◆ **Collected data entries**
==================================================

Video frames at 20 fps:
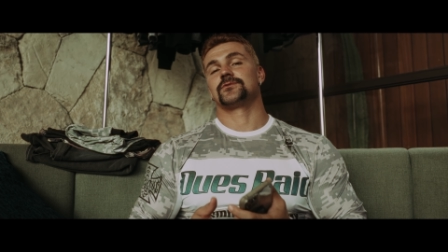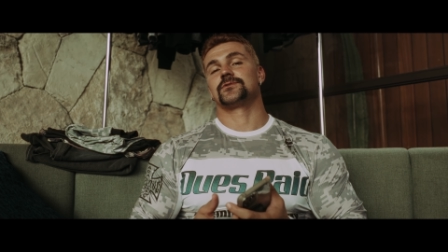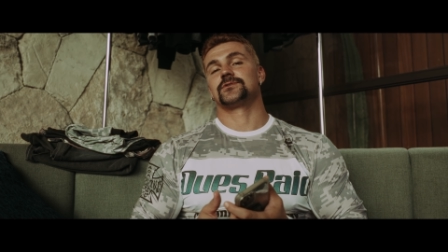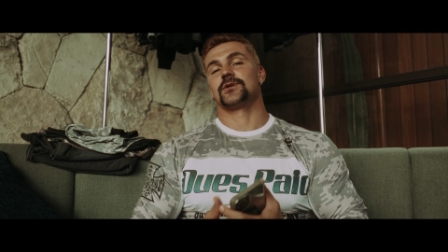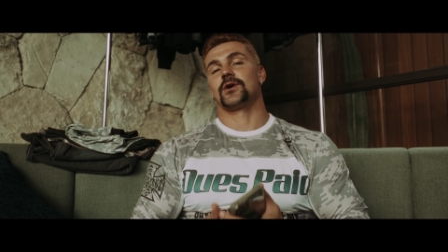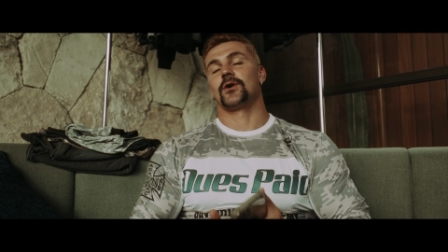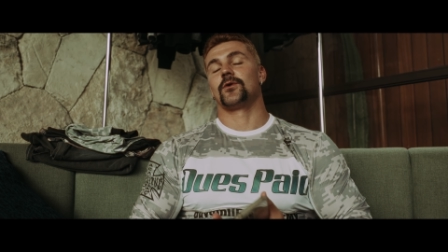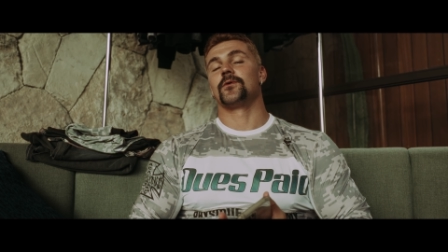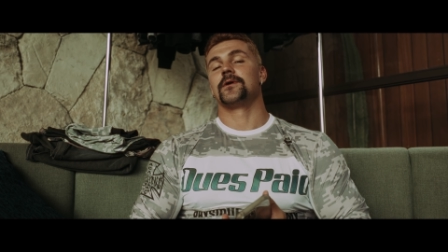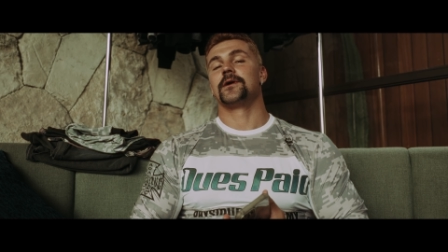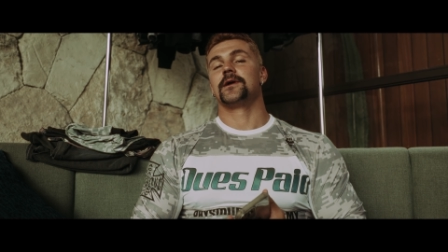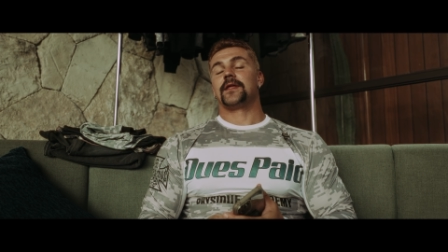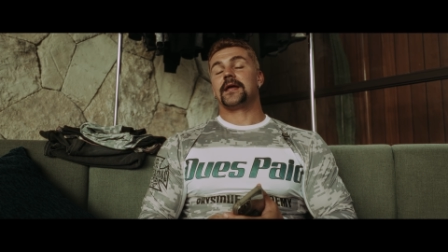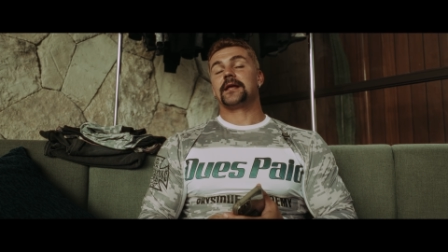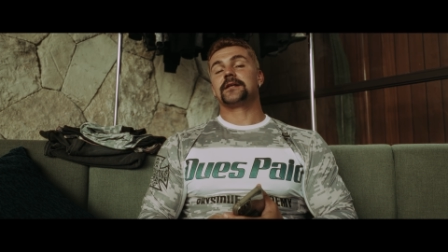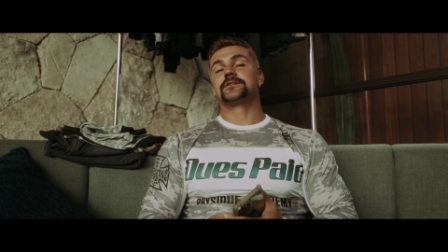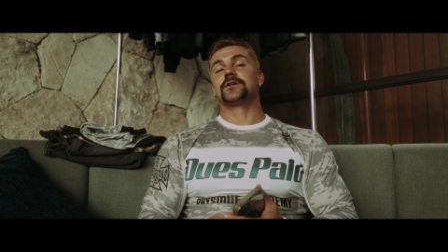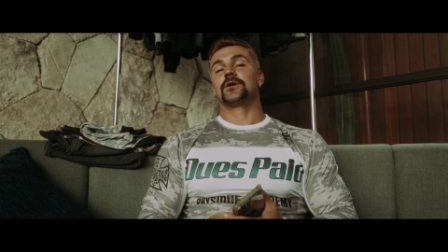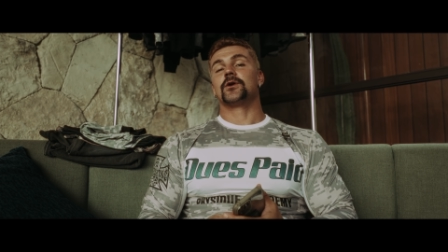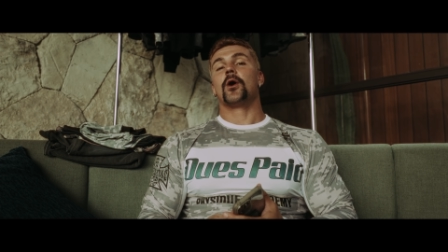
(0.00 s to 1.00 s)
So
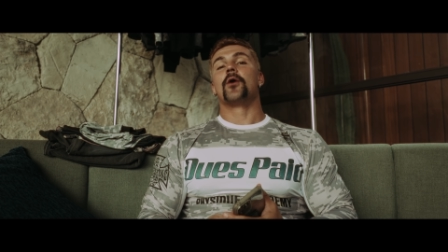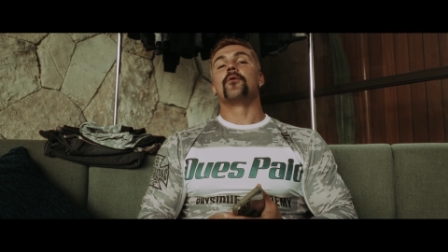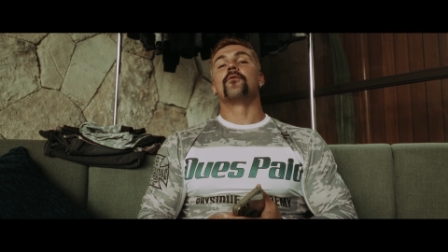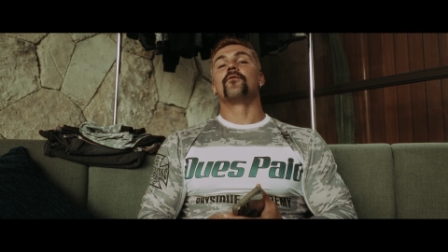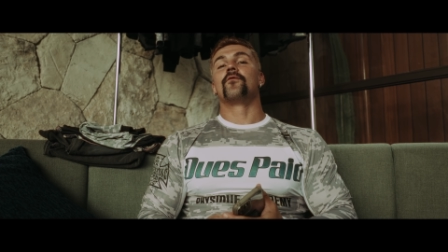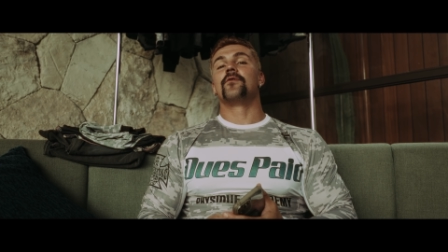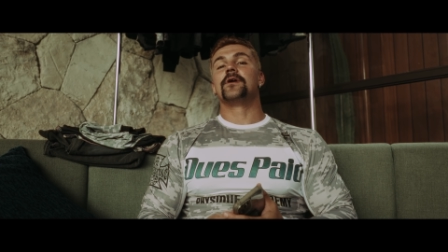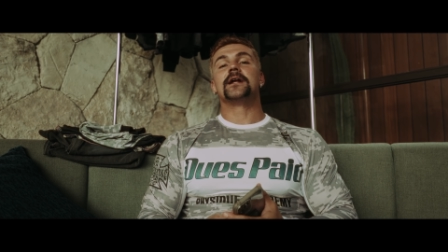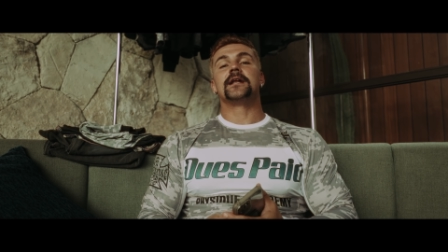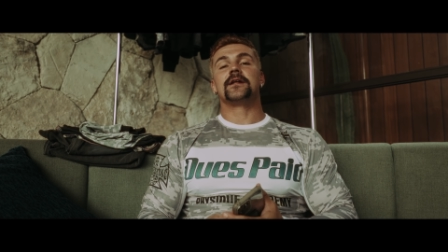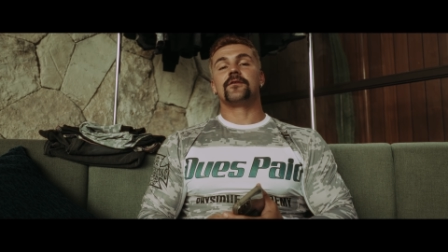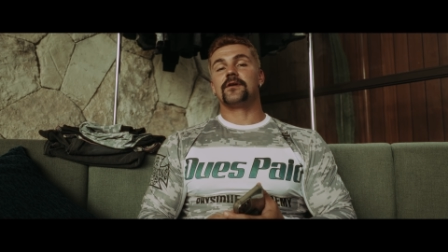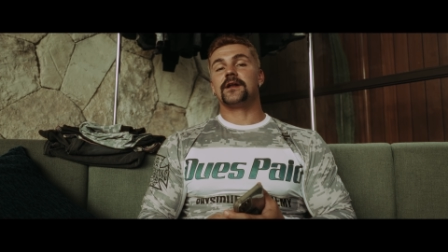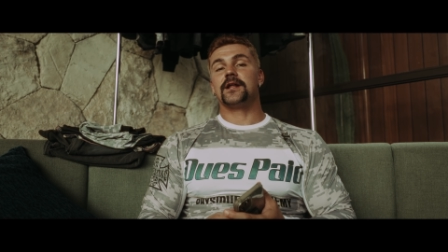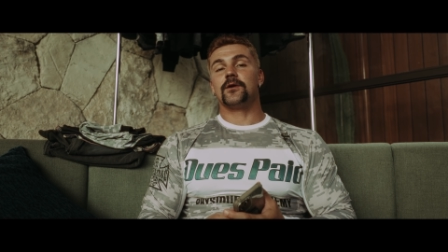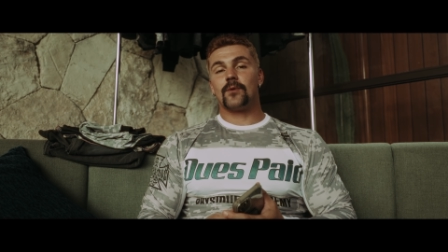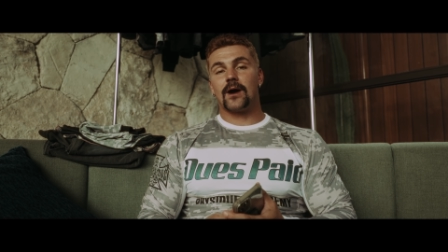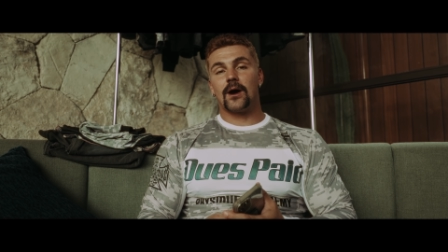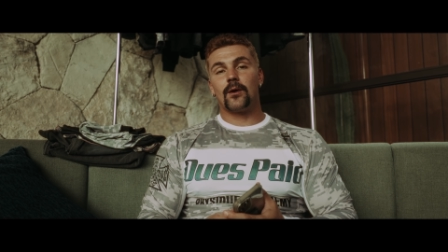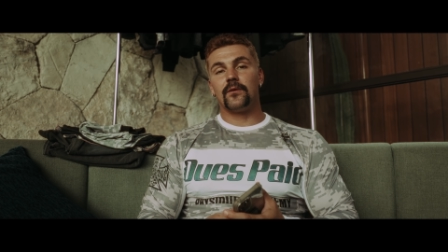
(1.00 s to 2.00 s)
things are going really,
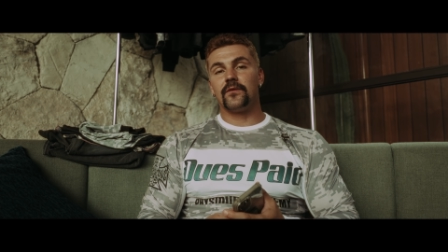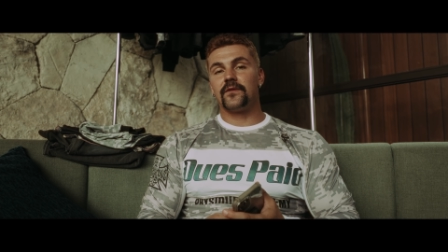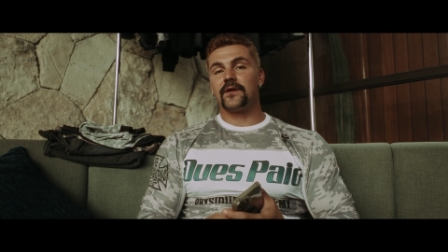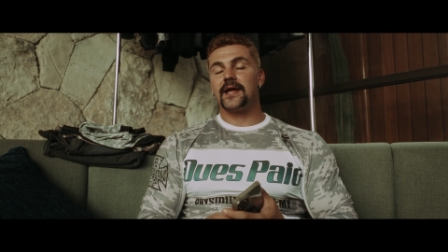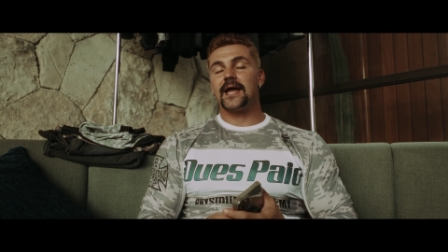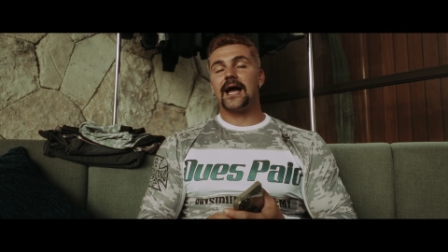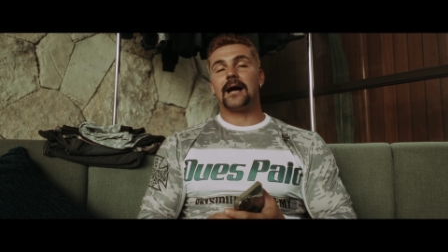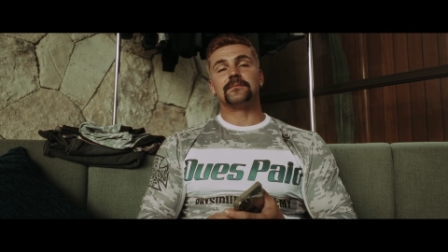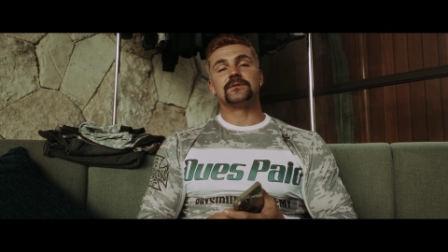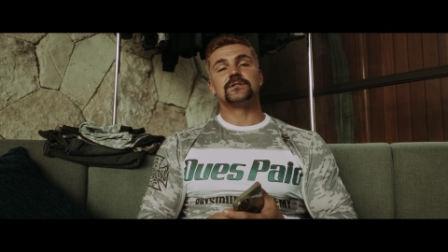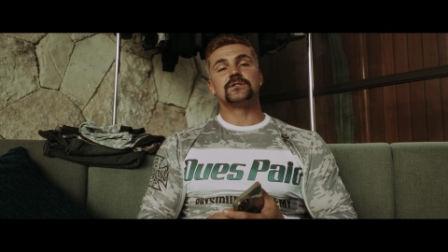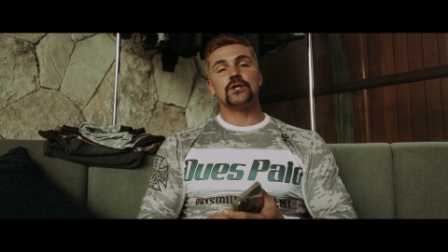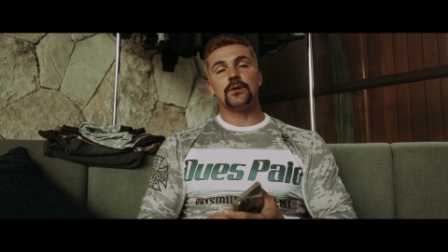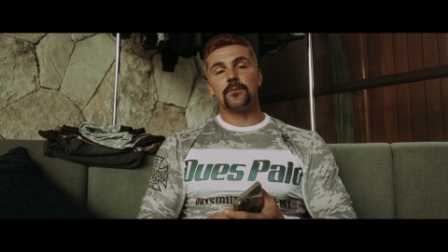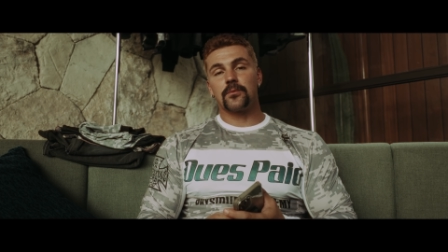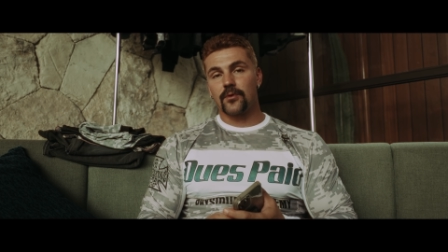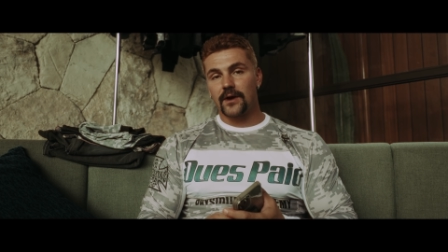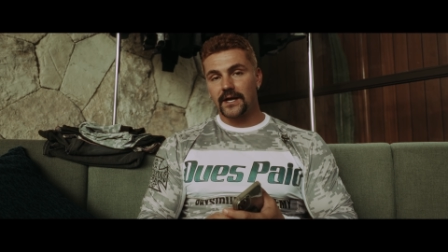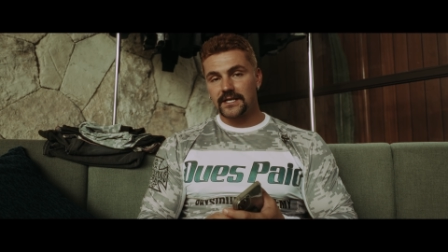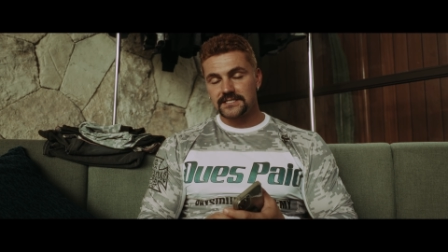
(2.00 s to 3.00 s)
really well with it. I'm
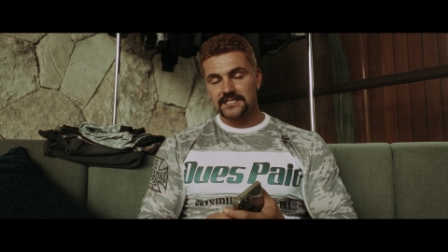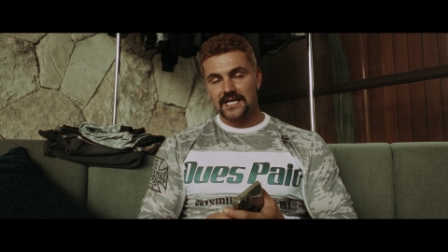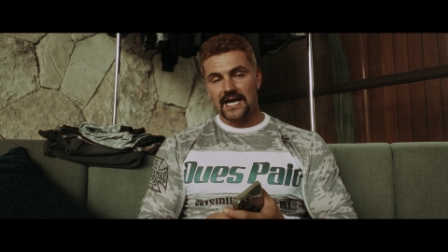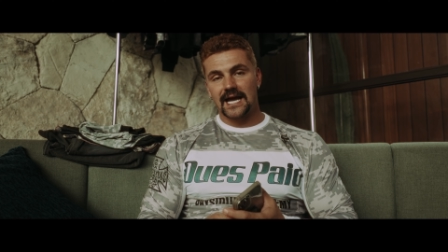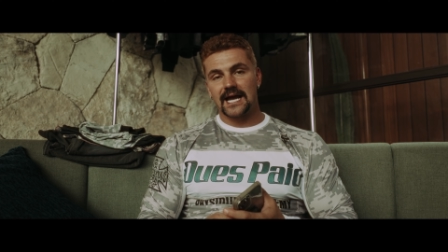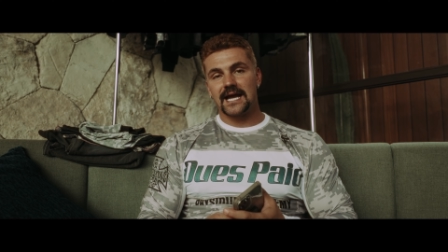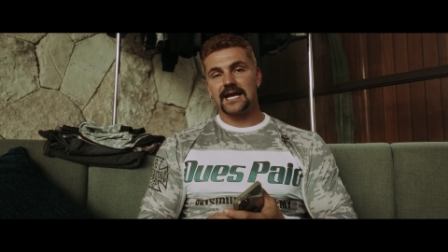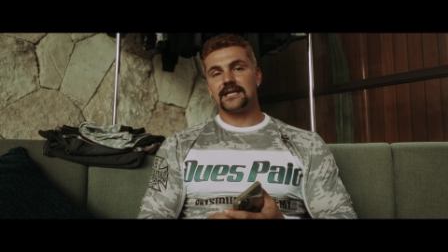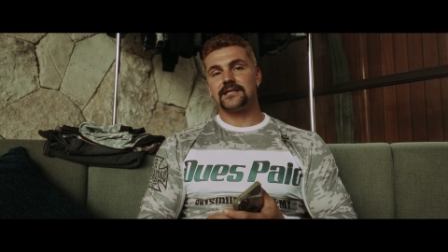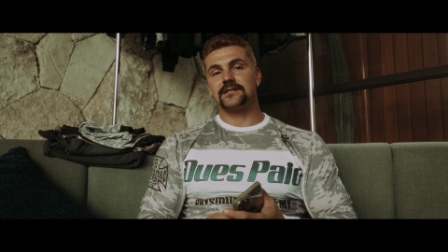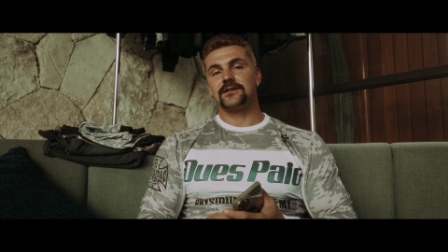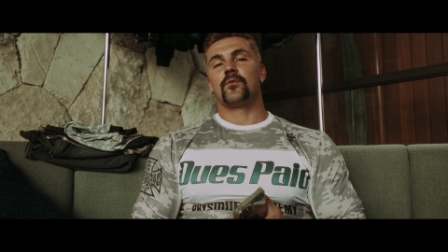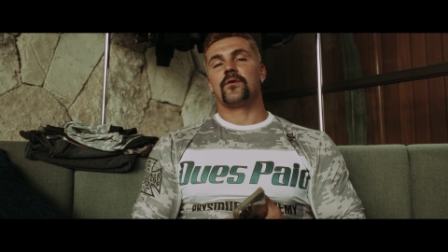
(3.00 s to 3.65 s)
super excited.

==================================================

◆ **Exercise instructions**
The answer must be the full set of records, repeated exactly, with no pictures.

◆ **Response area**
Video frames at 20 fps:
(0.00 s to 1.00 s)
So
(1.00 s to 2.00 s)
things are going really,
(2.00 s to 3.00 s)
really well with it. I'm
(3.00 s to 3.65 s)
super excited.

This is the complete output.